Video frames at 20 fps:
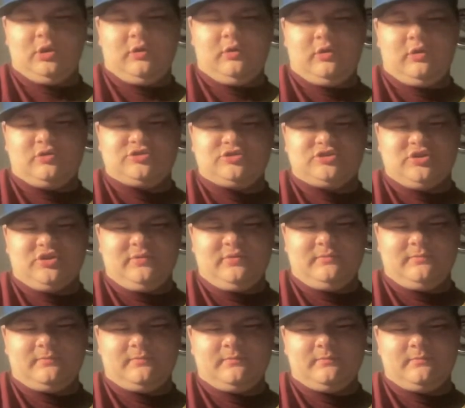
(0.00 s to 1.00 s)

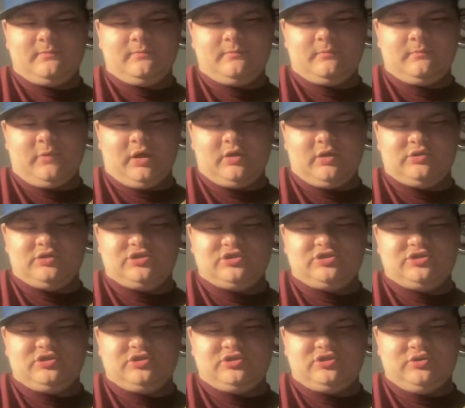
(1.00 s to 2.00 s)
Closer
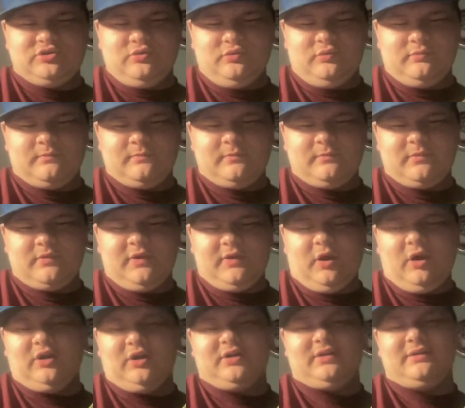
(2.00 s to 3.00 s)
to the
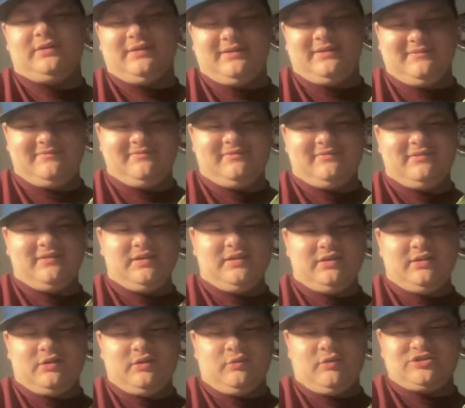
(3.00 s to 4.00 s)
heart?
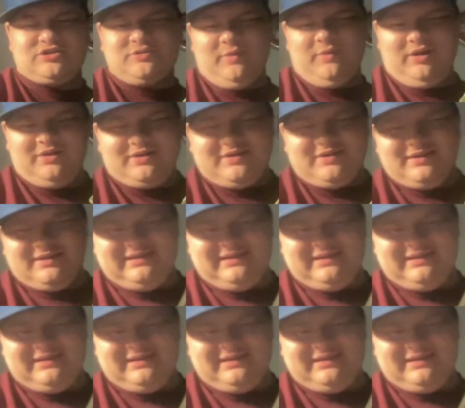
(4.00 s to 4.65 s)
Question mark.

==

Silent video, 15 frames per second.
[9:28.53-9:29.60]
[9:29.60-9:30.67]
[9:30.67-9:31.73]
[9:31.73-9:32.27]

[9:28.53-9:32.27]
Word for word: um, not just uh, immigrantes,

● WHAT IS REQUIRED
What lines in the listing above hold the string "frames"? List them.

● EXERCISE SOLUTION
Video frames at 20 fps:
Silent video, 15 frames per second.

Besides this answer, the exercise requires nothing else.